Engañando al cerebro para reproducir la imagen
El principal objetivo de las gafas de realidad virtual es engañar a nuestro cerebro para hacer creer que estamos viendo una imagen 3D.
Para lograrlo lo que hacen es aprovechar una pantalla estereoscópica.
La técnica consiste básicamente en mostrar dos ángulos ligeramente diferentes de una escena a cada ojo, para simular la profundidad.
Esta es la razón por la que en las capturas de pantalla aparece como si la imagen estuviera dos veces repetida.
Para complementar esta sensación de profundidad, el contenido en realidad virtual también está adaptado.
Tenemos por ejemplo el efecto de paralaje, donde los objetos lejanos parecen ir más lento.
La pantalla es el elemento principal de las gafas de realidad virtual.
De nuevo, tenemos aquellos cascos donde ya "viene todo" y otras gafas donde se utiliza la pantalla del smartphone.
En este segundo caso, únicamente podremos utilizar teléfonos que quepan en los límites impuestos por el propio casco.
La calidad del panel es importante, ya que cuanta más definición y calidad mejor inmersión obtendremos.
En el interior de las gafas tenemos el panel a pocos centímetros y este componente puede marcar la diferencia.
Para ajustar la imagen tenemos una serie de lentes "correctoras", con diferentes grosores y curvaturas.
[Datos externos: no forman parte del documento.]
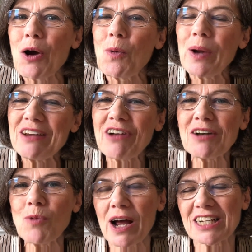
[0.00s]
We
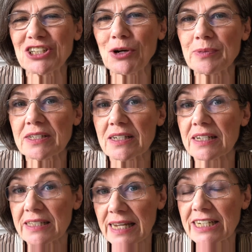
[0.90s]
run workshops,
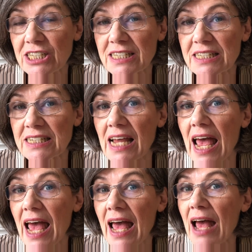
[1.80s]
sessions,
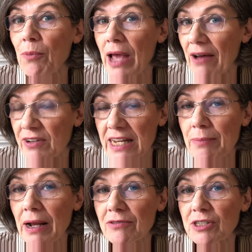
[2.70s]
we have an
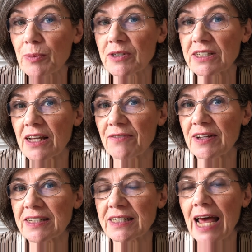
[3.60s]
email response
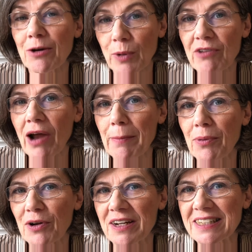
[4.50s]
service, and we write
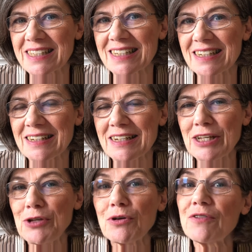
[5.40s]
booklets.
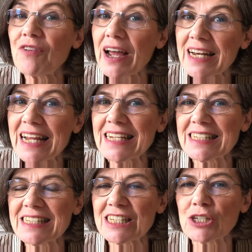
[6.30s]
You can find
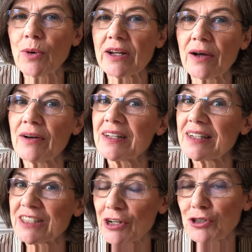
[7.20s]
links to our
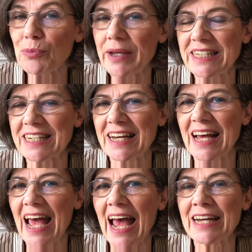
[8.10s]
social
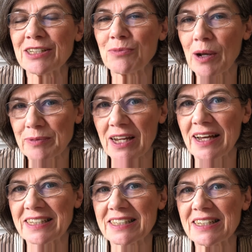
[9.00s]
media and
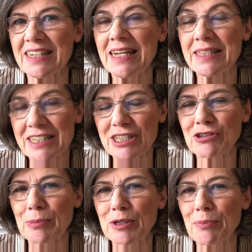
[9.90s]
website in the
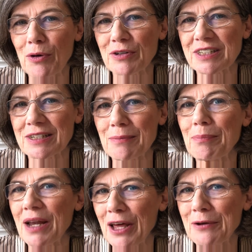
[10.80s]
description box
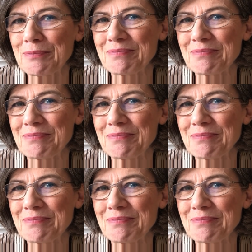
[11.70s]
below.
Esto deriva en diferentes campos de visión o 'Field of View' (FOV).
De normal, el campo de visión de las personas suele estar alrededor de los 180 grados, pudiendo alcanzar hasta los 270 grados si movemos los ojos.
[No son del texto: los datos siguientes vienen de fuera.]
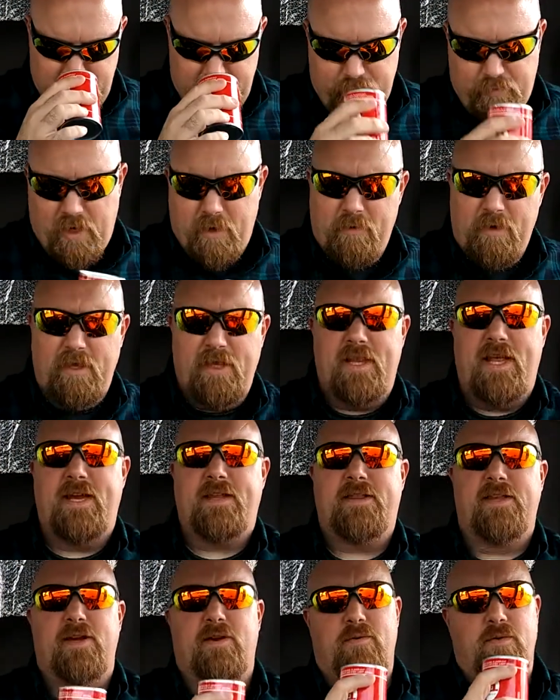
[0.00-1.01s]
But I really
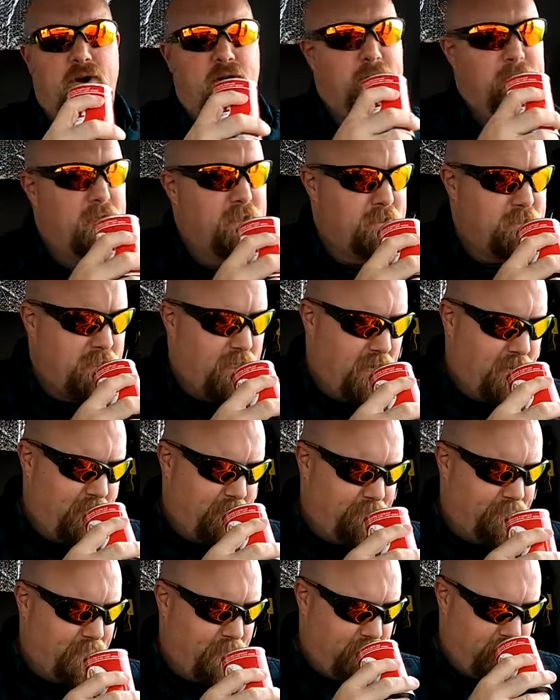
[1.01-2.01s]
like the aroma. It's kind
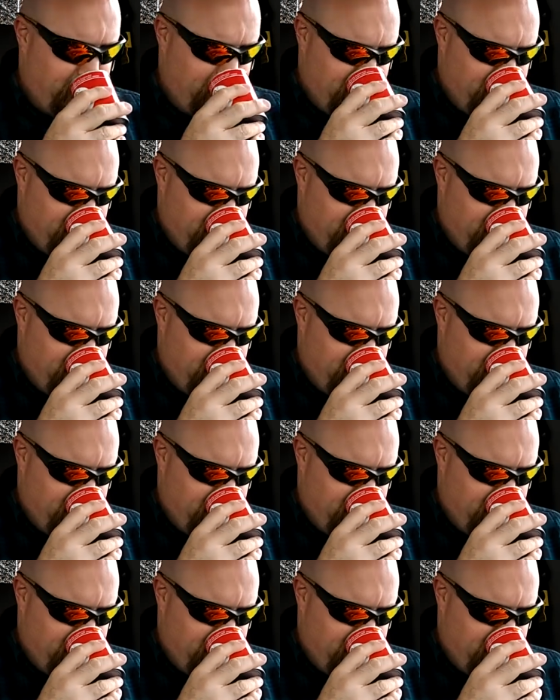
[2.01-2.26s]
of a...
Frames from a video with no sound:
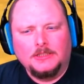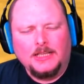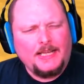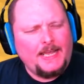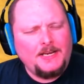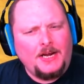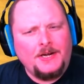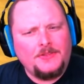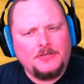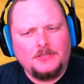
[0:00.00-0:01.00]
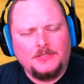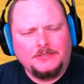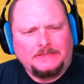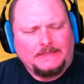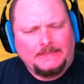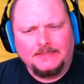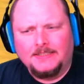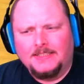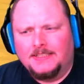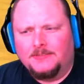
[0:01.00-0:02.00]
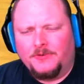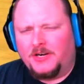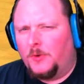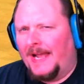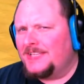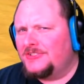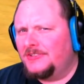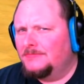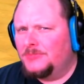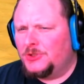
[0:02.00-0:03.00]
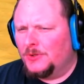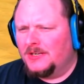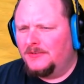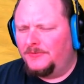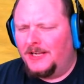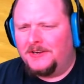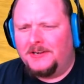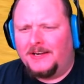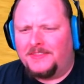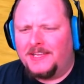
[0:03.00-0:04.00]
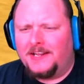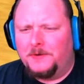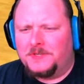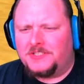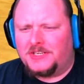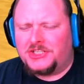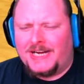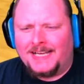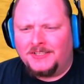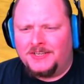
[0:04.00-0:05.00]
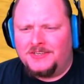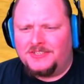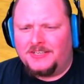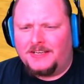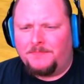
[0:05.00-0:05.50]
Again, another request, sort of. I don't know. I think it was a challenge.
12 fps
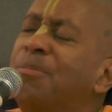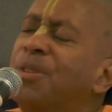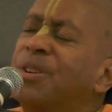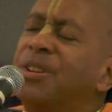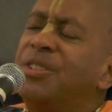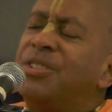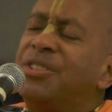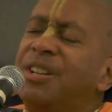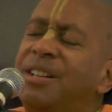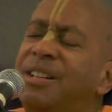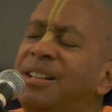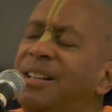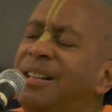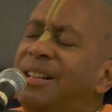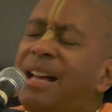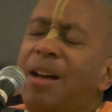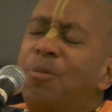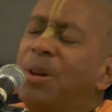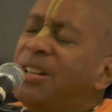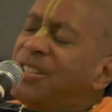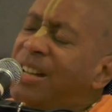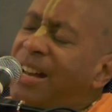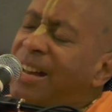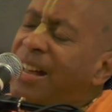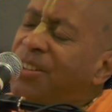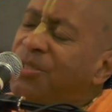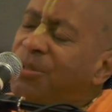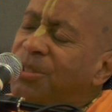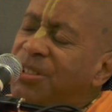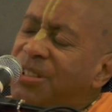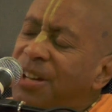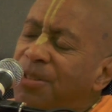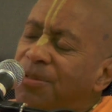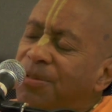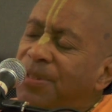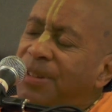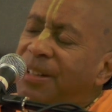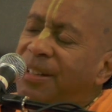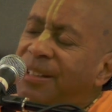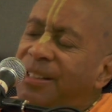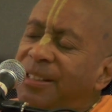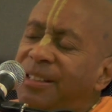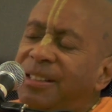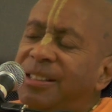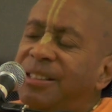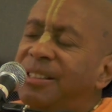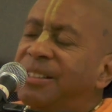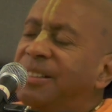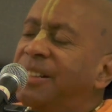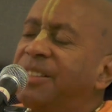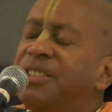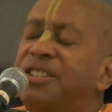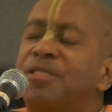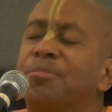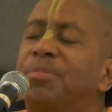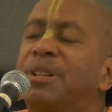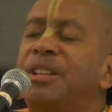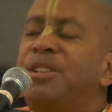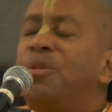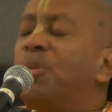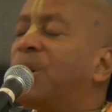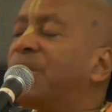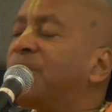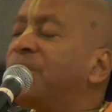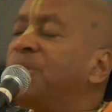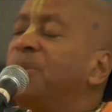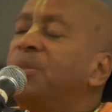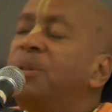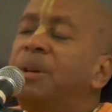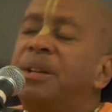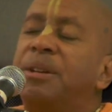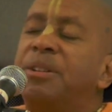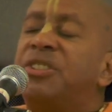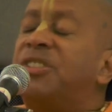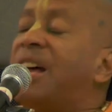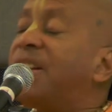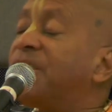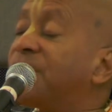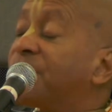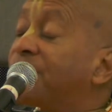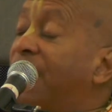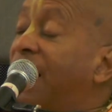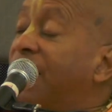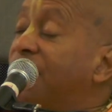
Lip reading: emerge. And what is that natural self? Simply you want to satisfy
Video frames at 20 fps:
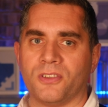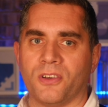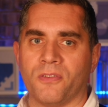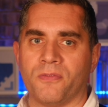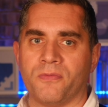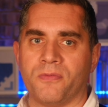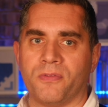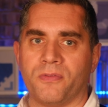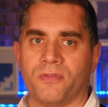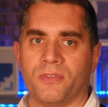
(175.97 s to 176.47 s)
of
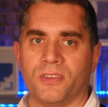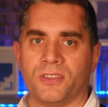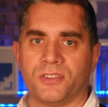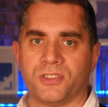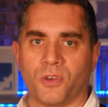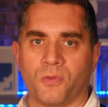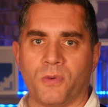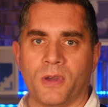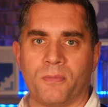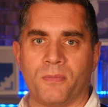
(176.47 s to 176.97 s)
the
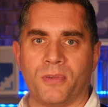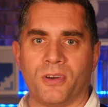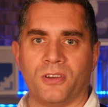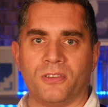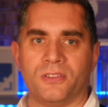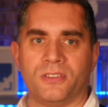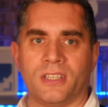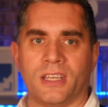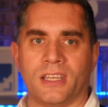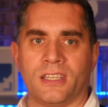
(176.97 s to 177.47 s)
software
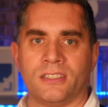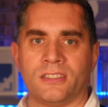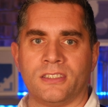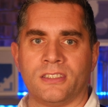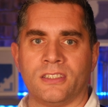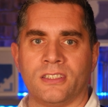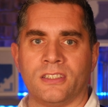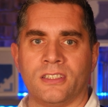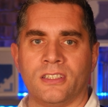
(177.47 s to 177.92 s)
process.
Pero en el caso de las gafas, el campo de visión es menor.
Con las HTC Vive alcanzamos los 110º y las Oculus Rift S con su panel QuadHD ofrecen 115º de campo de visión, pese a que estos datos técnicos no siempre representan la experiencia real.
Las empresas todavía parecen estar lejos de ofrecer dispositivos con un campo de visión equivalente al nuestro, para así conseguir una simulación más real.
Las gafas de realidad virtual necesitan algún tipo de seguimiento para poder funcionar.
Y es que esa es precisamente la idea; que la imagen se adapte en función de cómo nos movamos.
Para esto se requiere de un chip capaz de rastrear la rotación.
Contamos con dos estilos de seguimiento: el rastreo de la cabeza y el de la posición.
Para realizar el rastreo de la cabeza se utilizan sensores comunes como el giroscopio, el acelerómetro o el magnetómetro.
Son las gafas 3DoF, capaz de analizar cuando giramos la cabeza de arriba a abajo o hacia los lados.
Pero si mueves el cuerpo entero, las gafas no son capaces de diferenciarlo.
Un segundo estilo de gafas son las 6DoF.
Estas permiten detectar cuando nos estamos moviendo por la habitación, consiguiendo un efecto de inmersión mucho mejor.
Un ejemplo son las Samsung Odyssey+, que incorporan doble pantalla AMOLED y unos mandos inalámbricos con los que poder transmitir el movimiento.
En modelos como las HTC Vive, se dispone de una serie de cámaras externas junto a sensores infrarrojos para registrar este espacio.
En el caso de las HTC Vive Pro Eye también se incluye un sensor para el rastreo de los movimientos oculares, capaz de seguir nuestra mirada y permitir movernos por los menús sin necesidad de un mando físico externo.
La industria sigue en la búsqueda de nuevos sensores experimentales.
Uno de ellos lo conocemos a través de Oculus y la Universidad de California y es capaz de identificar nuestra expresión facial.